No Dia Mundial de Luta Contra as Hepatites Virais, celebrado em 28 de julho, especialistas reforçam a importância da prevenção, da vacinação, da testagem e do tratamento precoce.
Segundo o infectologista do Hospital Universitário Maria Aparecida Pedrossian da Universidade Federal de Mato Grosso do Sul (Humap-UFMS), Alexandre Bertucci, as hepatites B e C são as que mais preocupam pelo risco de se tornarem infecções crônicas.
“Muitas pessoas passam décadas com o vírus sem saber. Quando o diagnóstico acontece, podem surgir complicações como cirrose, insuficiência hepática e câncer de fígado”, explica.
A recomendação é que todas as pessoas com mais de 20 anos façam, pelo menos uma vez na vida, o exame para hepatite B. Para hepatite C, a indicação é principalmente para pessoas acima de 40 anos e para quem recebeu transfusão de sangue ou passou por transplante antes de 1993.

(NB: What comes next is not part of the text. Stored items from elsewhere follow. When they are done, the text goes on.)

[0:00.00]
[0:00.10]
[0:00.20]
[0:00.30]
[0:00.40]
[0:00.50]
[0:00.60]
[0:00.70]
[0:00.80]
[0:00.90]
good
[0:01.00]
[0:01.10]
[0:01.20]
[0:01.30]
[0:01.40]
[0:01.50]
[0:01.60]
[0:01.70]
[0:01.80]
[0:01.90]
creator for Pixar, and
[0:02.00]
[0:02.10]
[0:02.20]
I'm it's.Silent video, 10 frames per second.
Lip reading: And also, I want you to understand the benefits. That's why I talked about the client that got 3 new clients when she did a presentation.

Também devem realizar acompanhamento periódico pessoas que fazem parte de grupos de maior risco, como gestantes, profissionais da saúde, pessoas vivendo com HIV, pacientes em hemodiálise, pessoas privadas de liberdade e parceiros ou familiares de pessoas diagnosticadas com hepatites B ou C.
A prevenção envolve cuidados simples, como o uso de preservativo, o não compartilhamento de objetos que possam ter contato com sangue, como seringas, lâminas e alicates de unha, além da atenção com procedimentos como tatuagens e piercings.

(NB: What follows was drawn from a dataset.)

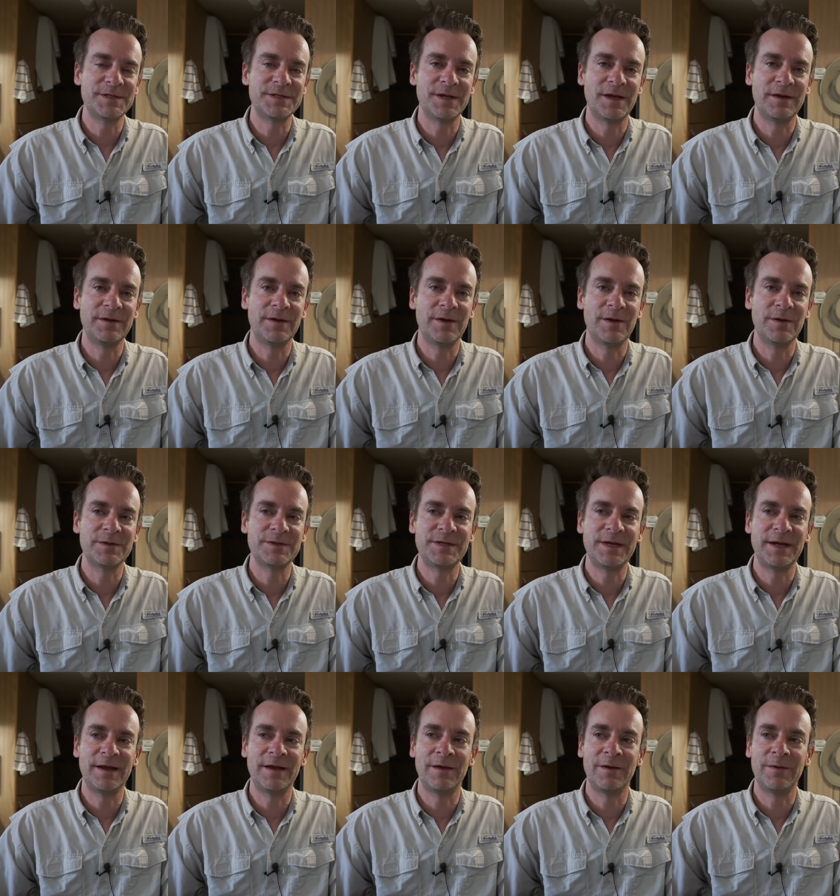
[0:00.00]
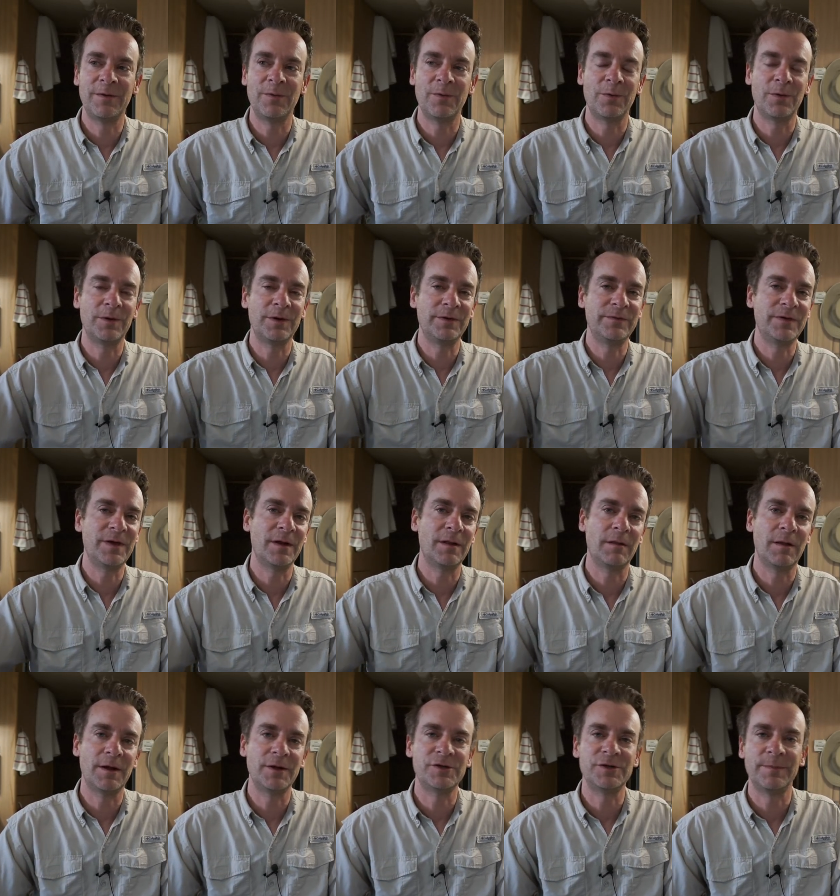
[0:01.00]
sun goes down or you've got a
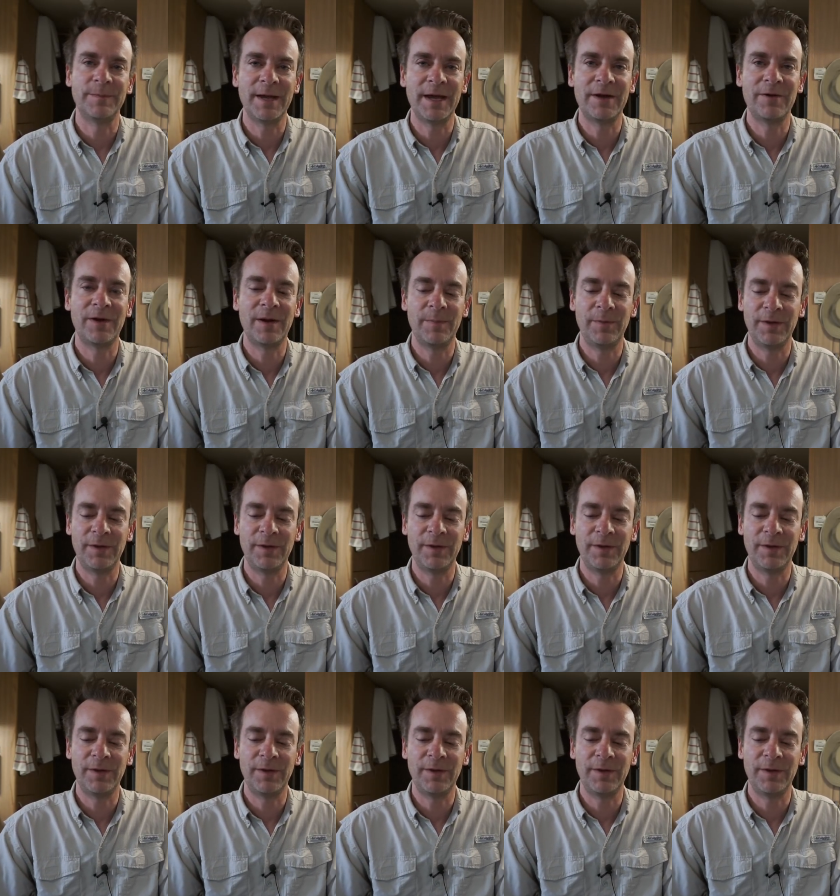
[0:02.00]
larger battery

A hepatite B também pode ser evitada com a vacinação, disponível gratuitamente pelo Sistema Único de Saúde (SUS) para todas as idades. Já para a hepatite C ainda não existe vacina, por isso a prevenção e o diagnóstico continuam sendo fundamentais.

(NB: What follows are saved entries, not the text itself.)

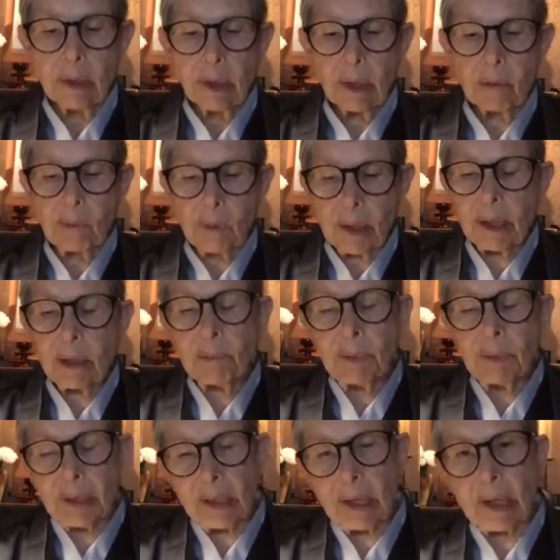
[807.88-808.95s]
And what he
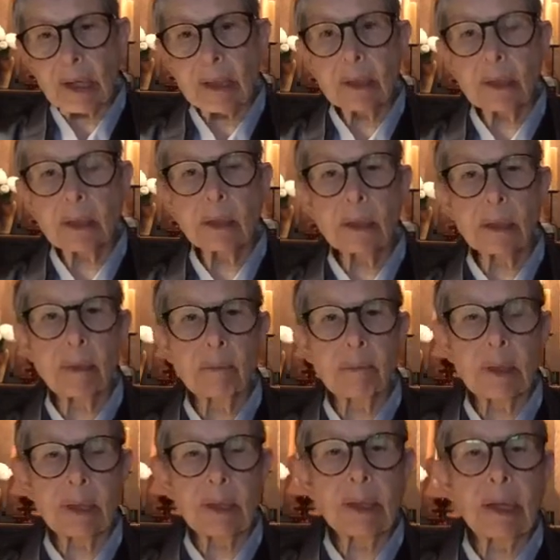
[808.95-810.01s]
realized is
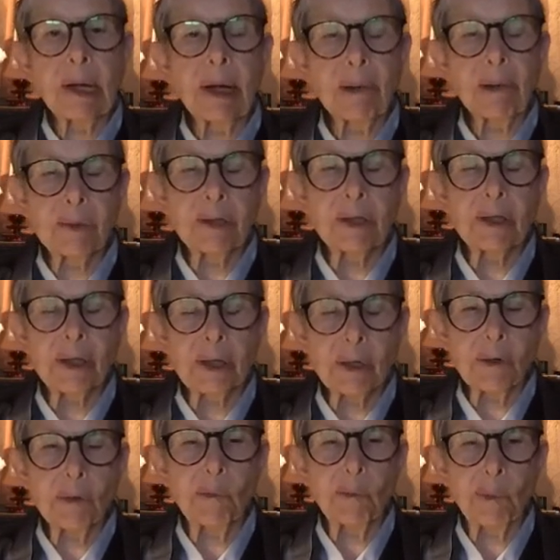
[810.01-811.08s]
something that every
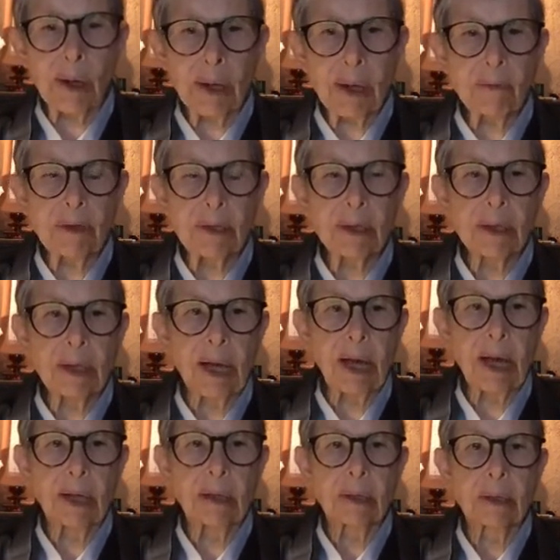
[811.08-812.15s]
single one of us
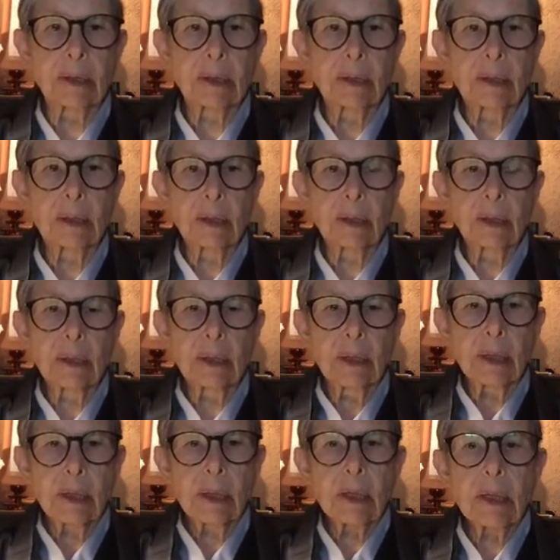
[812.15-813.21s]
can.
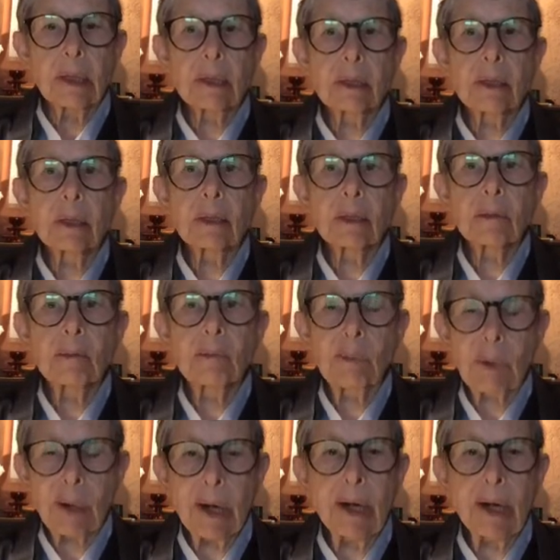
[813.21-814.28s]
This is
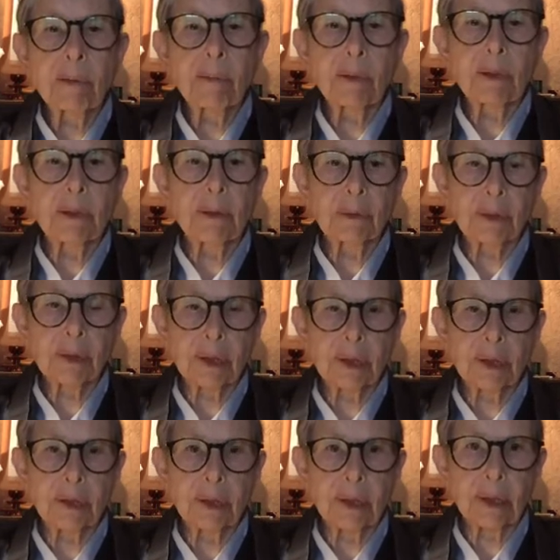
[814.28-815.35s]
why we do
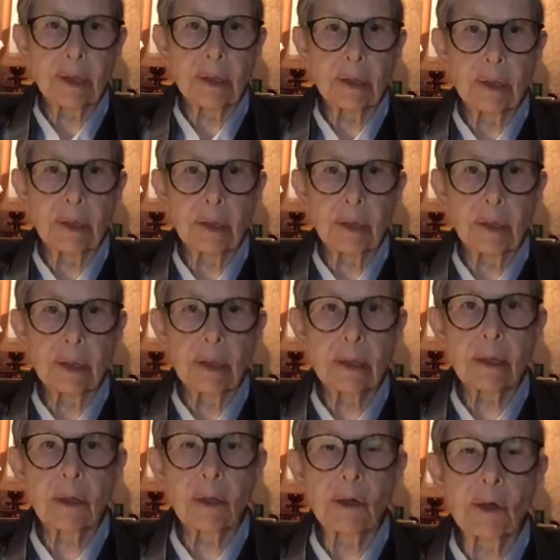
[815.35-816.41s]
Zazen, is
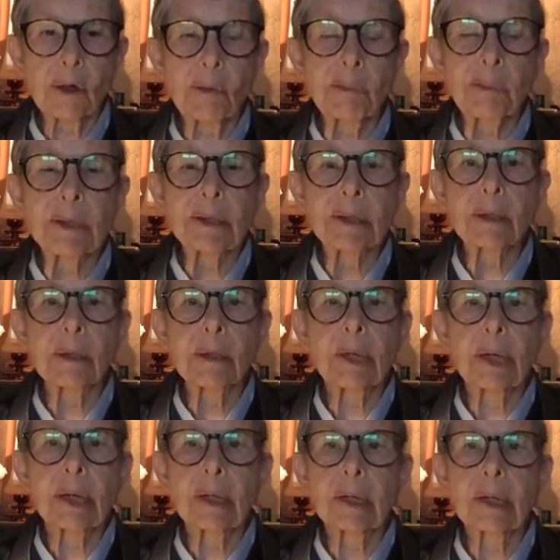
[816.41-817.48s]
to open to
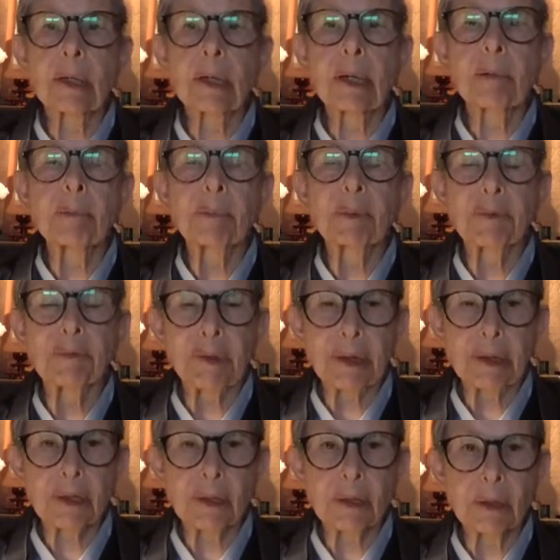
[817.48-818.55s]
that innate
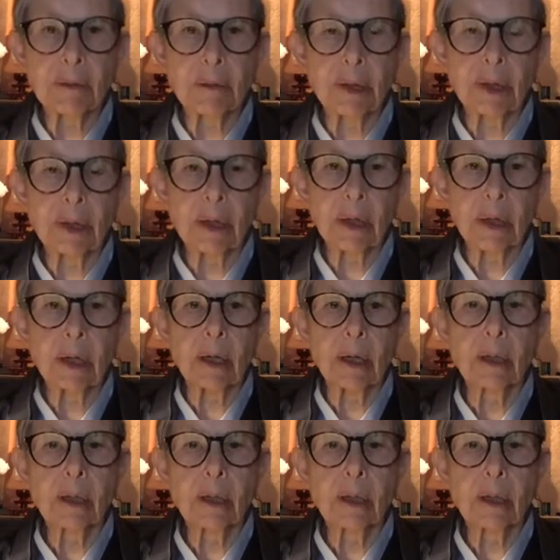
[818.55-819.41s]
perfection that we are,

Os tratamentos também evoluíram nos últimos anos. A hepatite B pode ser controlada com medicamentos que reduzem a ação do vírus, enquanto a hepatite C atualmente pode ser curada com antivirais de ação direta, geralmente administrados por via oral.
Como são doenças silenciosas, os testes rápidos têm papel importante na identificação dos casos. Os exames estão disponíveis gratuitamente nas Unidades Básicas de Saúde (UBSs) e nos Centros de Testagem e Aconselhamento (CTA), com resultado no mesmo dia.
A orientação é que pessoas que tiveram alguma situação de risco procurem uma unidade de saúde. O diagnóstico precoce aumenta as chances de iniciar o tratamento adequado e evitar complicações no fígado.